Снег только кое-где по ложбинкам был рыхлым. Постоянные ветры намели белые барханы, намертво прикатали их. Бежалось легко, как по доброй дороге: ни сучка под ноги, ни колдобинки. Низкая пойма от самой деревни до Зеи была голой, лишь кое-где шелестели сухими бубенчиками рыжие островки вейника. Из одного такого свечой рванул вверх краснобровый фазан, напугал шумным взлётом. Котька растерянно проводил взглядом шилохвостого шумаря. Знал бы о фазаньей лунке-ночлежке – упал грудью, сцапал – и ка-акой подарок приволок бы домой.

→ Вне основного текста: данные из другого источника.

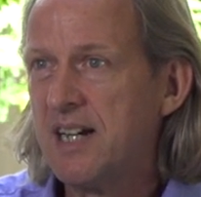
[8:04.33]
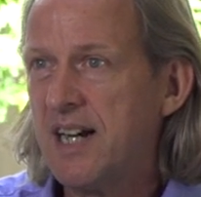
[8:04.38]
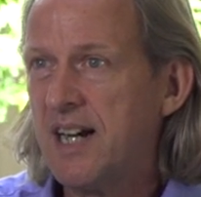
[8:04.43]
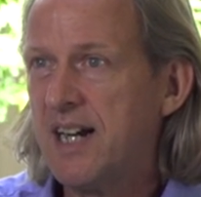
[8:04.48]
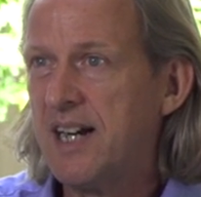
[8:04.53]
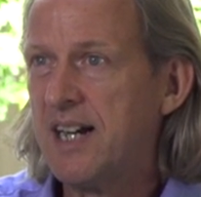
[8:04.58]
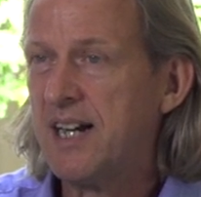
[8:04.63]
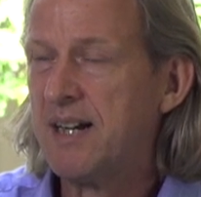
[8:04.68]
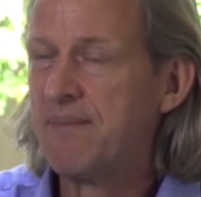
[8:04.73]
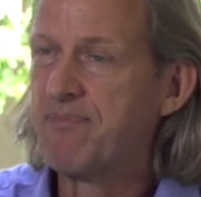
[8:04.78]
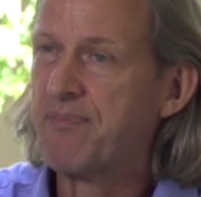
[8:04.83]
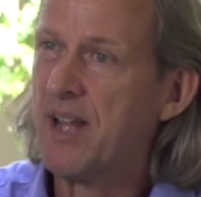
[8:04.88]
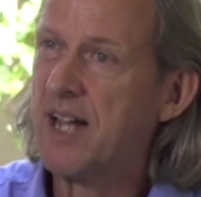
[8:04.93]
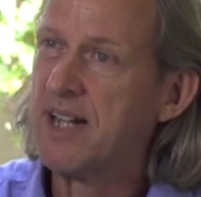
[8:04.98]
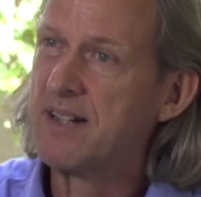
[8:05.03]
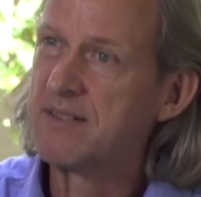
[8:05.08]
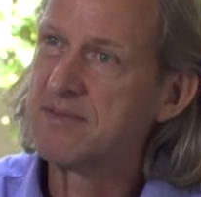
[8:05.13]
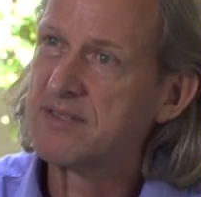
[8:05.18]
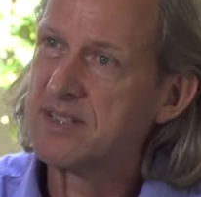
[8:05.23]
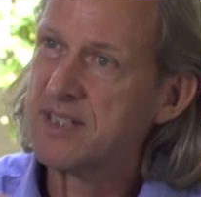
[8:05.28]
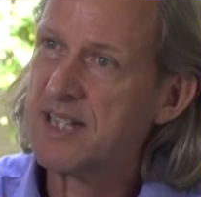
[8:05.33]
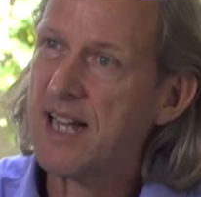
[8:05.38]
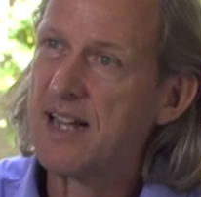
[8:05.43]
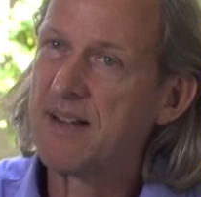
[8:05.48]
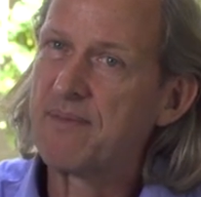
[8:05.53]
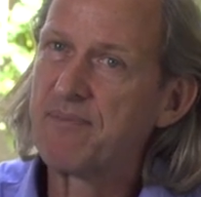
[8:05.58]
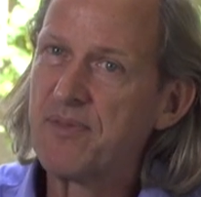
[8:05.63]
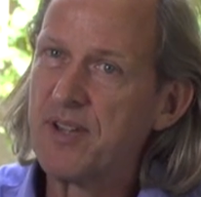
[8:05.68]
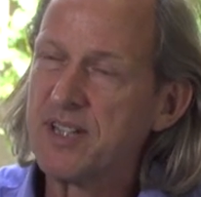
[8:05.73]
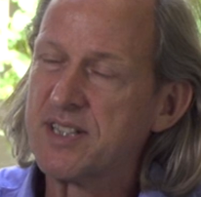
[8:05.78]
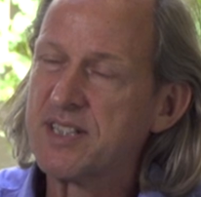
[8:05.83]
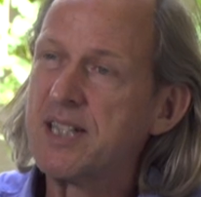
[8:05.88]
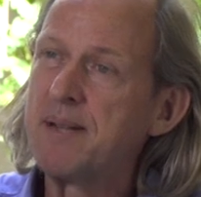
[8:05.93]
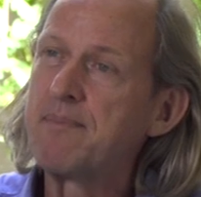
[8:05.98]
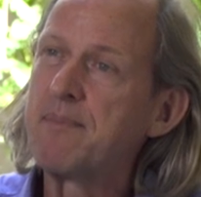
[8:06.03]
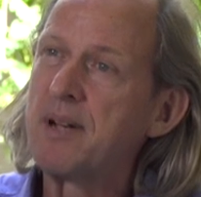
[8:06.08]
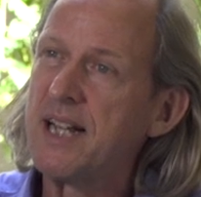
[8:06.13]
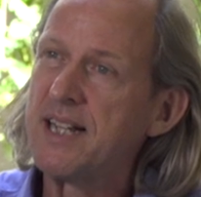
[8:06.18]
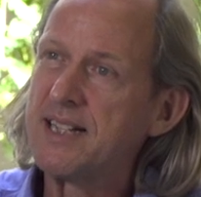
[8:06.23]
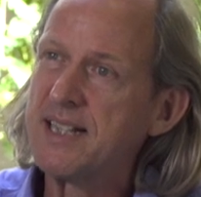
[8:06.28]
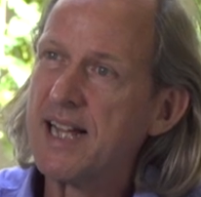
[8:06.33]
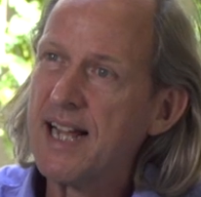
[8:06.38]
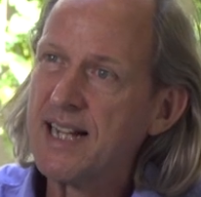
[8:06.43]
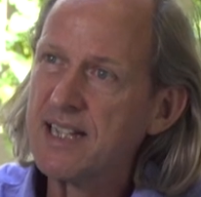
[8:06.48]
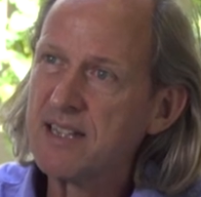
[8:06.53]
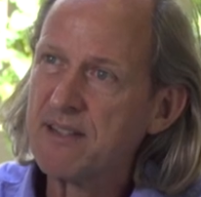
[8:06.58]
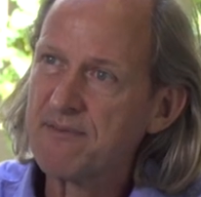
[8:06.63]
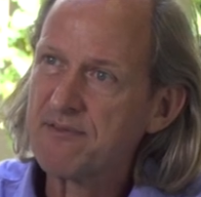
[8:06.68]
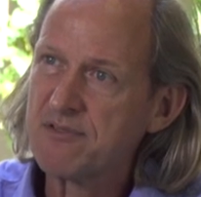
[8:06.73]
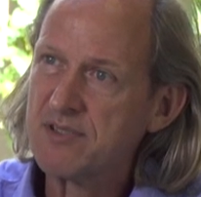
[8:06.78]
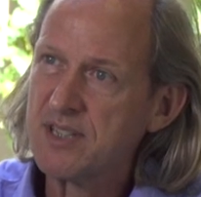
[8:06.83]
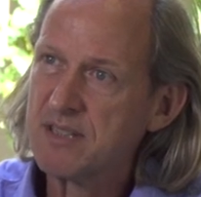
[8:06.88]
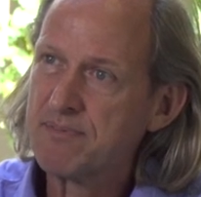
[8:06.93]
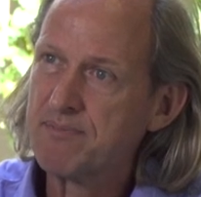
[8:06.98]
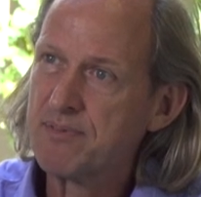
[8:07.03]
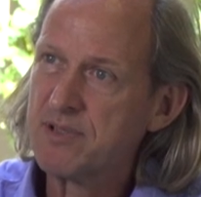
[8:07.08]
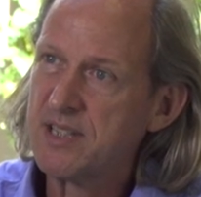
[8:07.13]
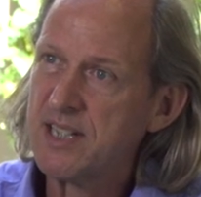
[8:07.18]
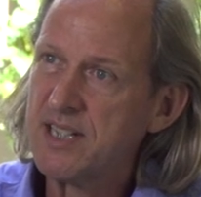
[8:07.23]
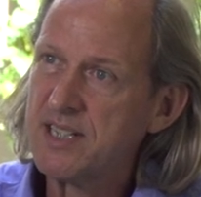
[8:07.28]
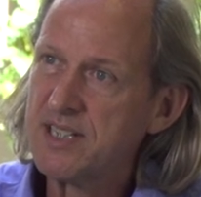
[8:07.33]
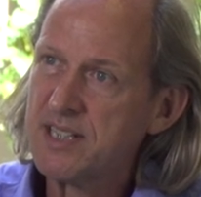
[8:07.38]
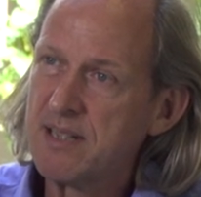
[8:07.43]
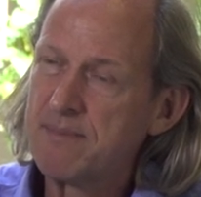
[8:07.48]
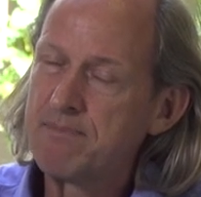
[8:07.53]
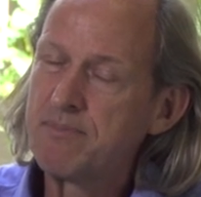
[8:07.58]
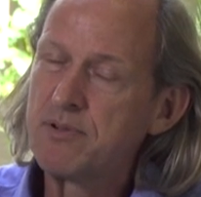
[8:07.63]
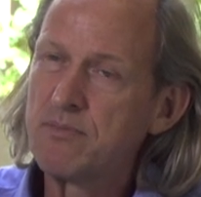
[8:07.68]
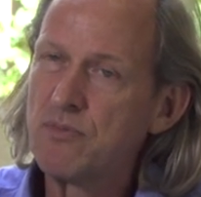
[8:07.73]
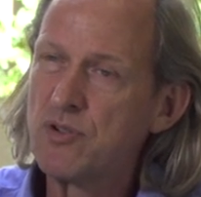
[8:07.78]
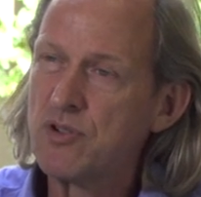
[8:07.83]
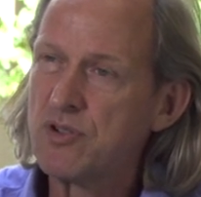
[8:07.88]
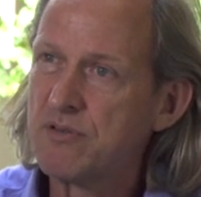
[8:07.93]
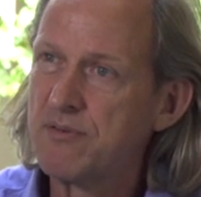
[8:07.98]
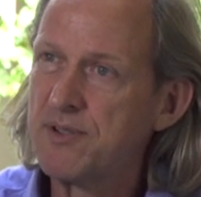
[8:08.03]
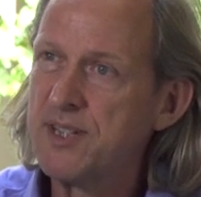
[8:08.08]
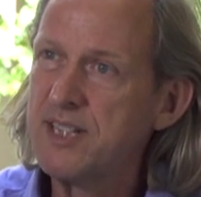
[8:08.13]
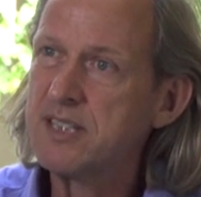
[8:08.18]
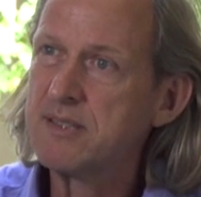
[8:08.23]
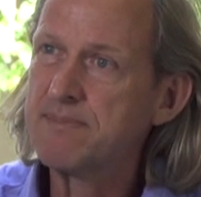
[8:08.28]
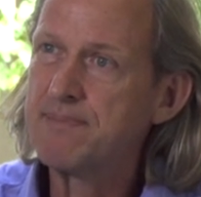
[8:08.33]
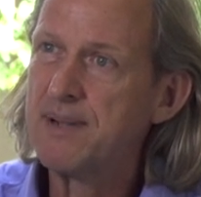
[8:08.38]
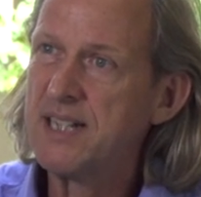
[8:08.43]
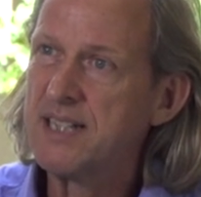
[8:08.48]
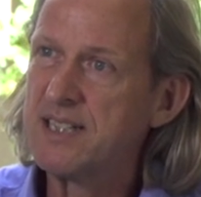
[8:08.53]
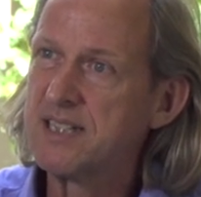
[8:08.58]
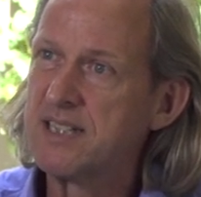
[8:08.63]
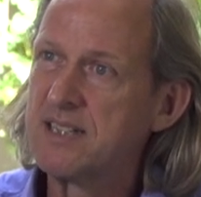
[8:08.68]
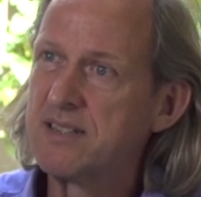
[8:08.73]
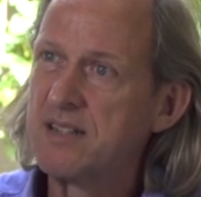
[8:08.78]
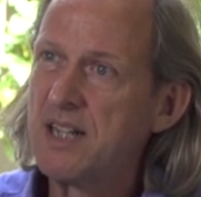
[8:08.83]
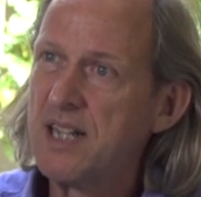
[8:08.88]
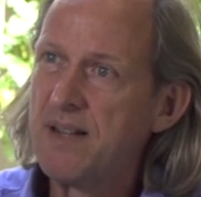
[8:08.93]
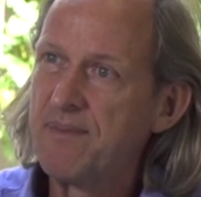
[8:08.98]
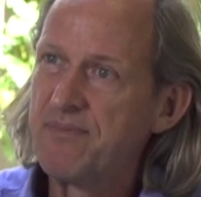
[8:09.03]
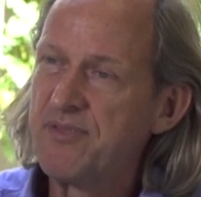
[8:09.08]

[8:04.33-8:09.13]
And stimulate active transportation and put more green space in.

…Незаметно позёмка поднялась до колен, потом до пояса. Разыгрывалась метель, но поселковые огоньки были пока видны, а над самим посёлком висел острый месяц, большой, яркий, отчего всё небо вокруг него виделось чёрным, и казалось – такой остроизогнутый, он обязательно перережет что-то, на чём подвешен, и упадёт, звонко расколется о лёд и станет светло, как днём, от ясных осколков. Котька шёл, натыкался на торосы и очень хотел, чтоб такое случилось скорее, сейчас.

– Сынка-а! – услышал он совсем рядом и поддал на голос. Мело вовсю. Даже другой берег – яр – теперь не проглядывался. Ногами узнал – стоит на взвозе, и тут из круговерти надвинулась фигура отца. Отец поставил в снег никчёмный в пургу фонарь «летучая мышь», быстро ощупал Котьку.

– Сыно-ок! Снегом-то как забило, ёс-кандос! Да чо молчишь, сынка?

– М-м, – промычал Котька сведёнными на ветру губами.

– Дай-ка котомку сниму! – кричал отец, тормоша Котьку. – Дурень я старый, ёс-кандос, послал парня, а чувствовал – будет пурга, эвон как поясницу ломило. Чуть не угробил мальчонку!

Котька лизнул языком по стылым губам, раздельно произнёс:

– При-шел, глав-ное.

– Пришел – главное! – обрадованно подхватил отец. – А я с работы – прямо сюда. Петляю по угору, ищу тебя, а ты вот он, молодчина!

Когда поднялись по взвозу, отец спросил:

– А лыжи, сынка, переломал, чо ли?

– В деревне стащили. Мальчишки какие-то.

– Вот сукины дети! – выругался отец, но как-то беззлобно, рад был, что Котька вот он, живой, здоровый.

Едва переступив порог дома, отец весело оповестил:

– Встречай, мать! Снабженец наш вернулся.

Всегда сдержанная на ласку, мать и теперь не выказала радости. Только наладилась было и тут же пропала неумелая улыбка. Одни глаза на парализованном малоподвижном лице потеплели, стали бархатистыми. После пережитой в тридцать третьем году тяжелой голодухи Устинья Егоровна из неуёмной певуньи-плясуньи превратилась в хмурую, замкнутую. И если позже, после крутых лет, и перепадала радость, она, как и теперь, едва налаживала улыбку, но сразу гасила её, будто своей весёлостью боялась навлечь беду и на сейчас и на потом.

Отец стащил с Котьки телогрейку, усадил за стол поближе к печи, потом разделся сам. Мать поставила на столешницу миску овсяной болтушки, рядом на дощечку положила кусочек хлеба. Тяжелого, мокро отсвечивающего по ножевому срезу, совсем без ноздринок.

– Горячая, не обожгись. – Подала ложку и отошла к отцу посмотреть, что там в мешке. Котька принялся за болтушку, съел её, согрелся. Останней корочкой от хлеба прошёлся по миске, собрал клейкую жижицу, сунул корку за щеку. Знал, если сразу не проглотить, а сосать как леденец, можно долго удержать во рту вкус хлеба.

Отец с матерью сидели на лавке, у ног их лежал мешок с мукой и сверху жёлтый кусок сала. Дым от отцовской самокрутки слоился по кухне, лип к окну, подёрнутому морозным узором, сквозь который сквозили налепленные крест-накрест бумажные полоски. Закрестить окна заставили ещё летом на случай военных действий с Японией. Считалось, стёкла от взрывов хоть и полопаются, но не вылетят.